All these sleep books make you feel like you're solely responsible for getting your kid to nap a certain number of hours per day. If you don't, you've failed and your kid is going to suffer from ADHD or depression or something because he's spent his entire first year of life chronically overtired.
I've decided that's hooey.
You can not make your baby sleep. You can provide the right atmosphere and help him off to sleep when he's ready. Getting to know when he's ready is something parents have to learn, but other than that it's up to the baby. And being flexible is key. Right now Jupiter is sleeping in his car seat, in the house. He had refused to nap earlier today so we decided to go ahead and run our errands with him anyway. We put him in his car seat while we ate a quick lunch and voila, he fell asleep. On his own. Because he was ready and comfortable (fed, dry, relaxed, unstimulated). Which isn't to say that this will work all the time. Or ever again.
That's the key: there is no answer. For people like me, people who want to solve the world's problems and find systems for everything, this is downright effing maddening. But I'm learning to deal. Of course, it's easier to say this when he's sleeping and I'm not dazed from exhaustion after a day of no naps for him or me. But I have to keep it in mind.
Babies are not robots with little on/off switches. By three months of age, they have preferences and desires and taking naps is usually not one of them. Lots of babies don't nap well. That's why there are so many popular books telling exhausted parents how to make it happen. It shouldn't be this hard. I can not spend the next four months pleading and begging my baby to nap, spending hours in a dark nursery rocking for hours per day. That is not life, and (this is not something you're supposed to say but I know it's true for nearly everyone) it makes me resent this little darling boy.

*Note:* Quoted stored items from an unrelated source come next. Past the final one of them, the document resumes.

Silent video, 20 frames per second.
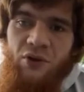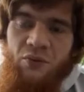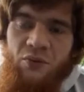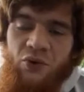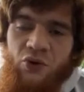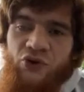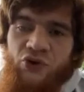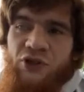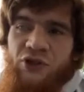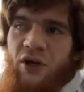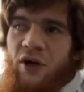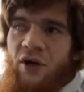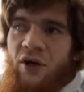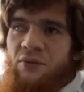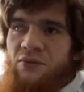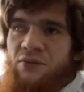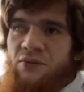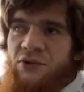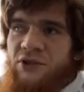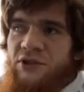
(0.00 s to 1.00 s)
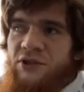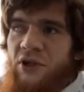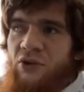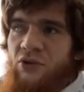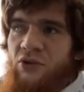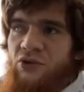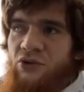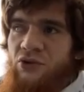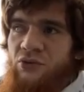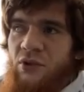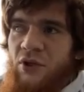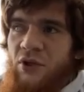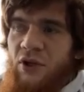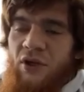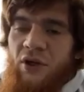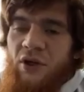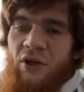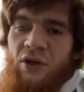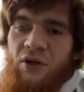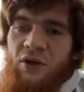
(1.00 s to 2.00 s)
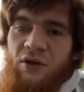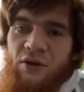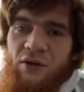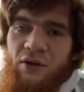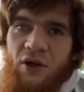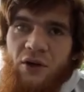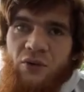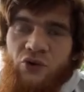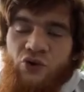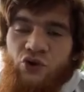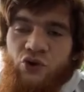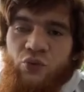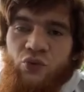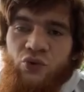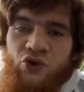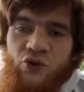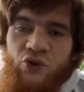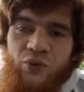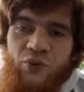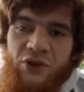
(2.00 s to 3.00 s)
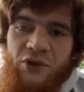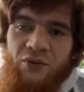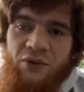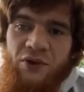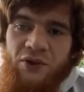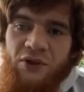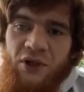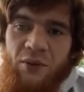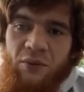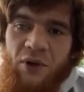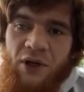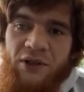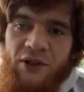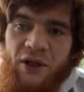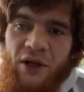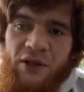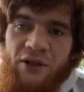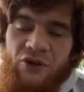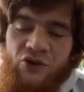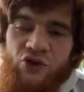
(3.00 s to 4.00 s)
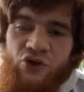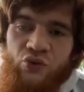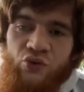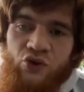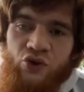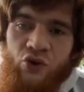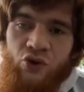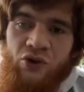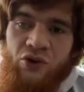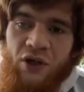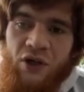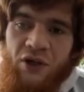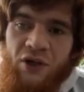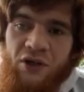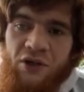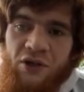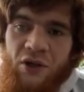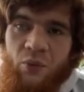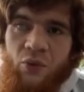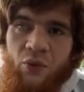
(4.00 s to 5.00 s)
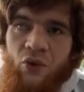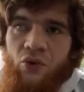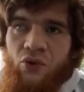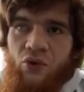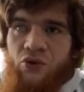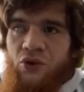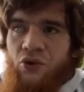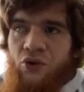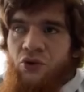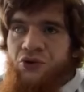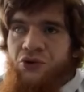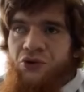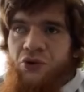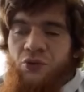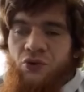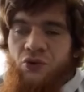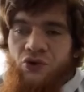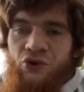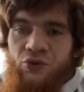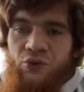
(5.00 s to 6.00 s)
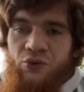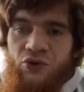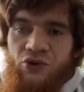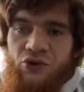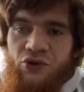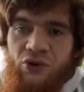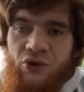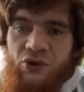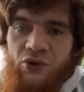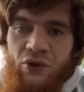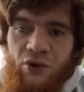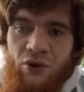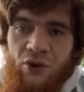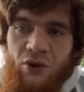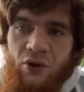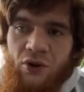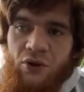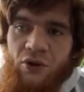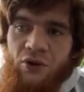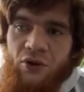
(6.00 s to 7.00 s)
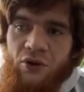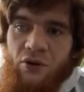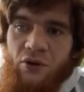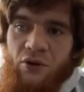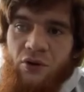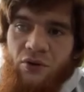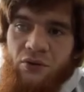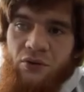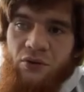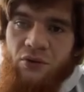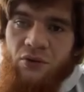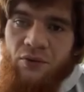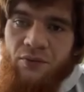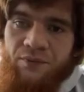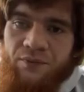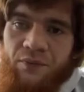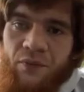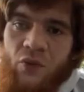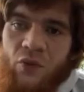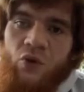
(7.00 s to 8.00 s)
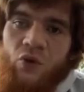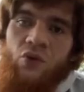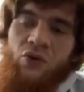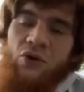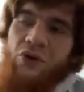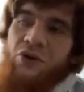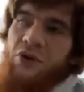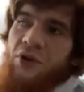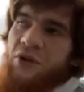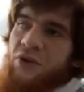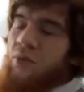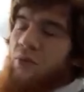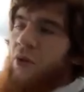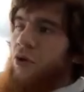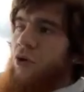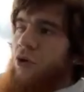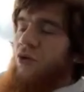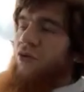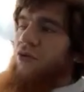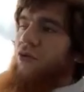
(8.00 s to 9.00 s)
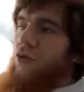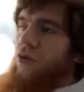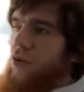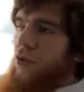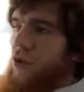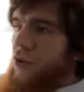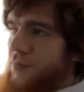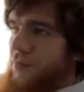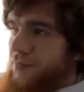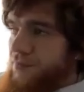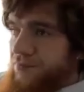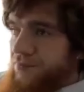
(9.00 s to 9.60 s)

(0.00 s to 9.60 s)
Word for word: Просто я не стал э, как бы судьбу испытывать. Там один щелчок, да, и на полгода, год ты можешь Согласен. Э, улететь в боев. И...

So. Message to me and everyone who reads this who has or will have a baby in your life: RELAX.
And read this little piece of advice from Ask Moxie over and over and over again, as well as the linked post and its comments:
When he's 5 or 5 1/2 months old, it'll all change. Read the comments on this post and absolve yourself.
Here's what I think you should do, right now, today. First, round of all the baby sleep books you have. Put the ones that your son has read and has agreed to follow in one pile, and the ones that your son hasn't read in another pile. Take that second pile and put it in a kitchen garbage bag and put that bag either 1) in the way way back of a closet to pull out when your son is 8 years old and read and laugh at, or 2) in the paper recycling bin.
Now, put your baby in the stroller or wrap or sling or what-have-you and forget about his naps, just for this one day (or tomorrow, if you're a planner). Pop in on that new moms' group you always wanted to go to but couldn't because of the !@#$%ing naps. Or call a friend (with kids or without) and meet for lunch. Go to a cafe and have an iced coffee and bring along a book and if your son falls asleep, read your book. (OK, magazine--Who are we kidding about your ability to concentrate on plot right now?)
Let today not be about naps. Your son will probably end up getting the same amount of sleep he would have if you'd stayed home and tortured yourself, only *you* will feel like a human being instead of some inadequate robot.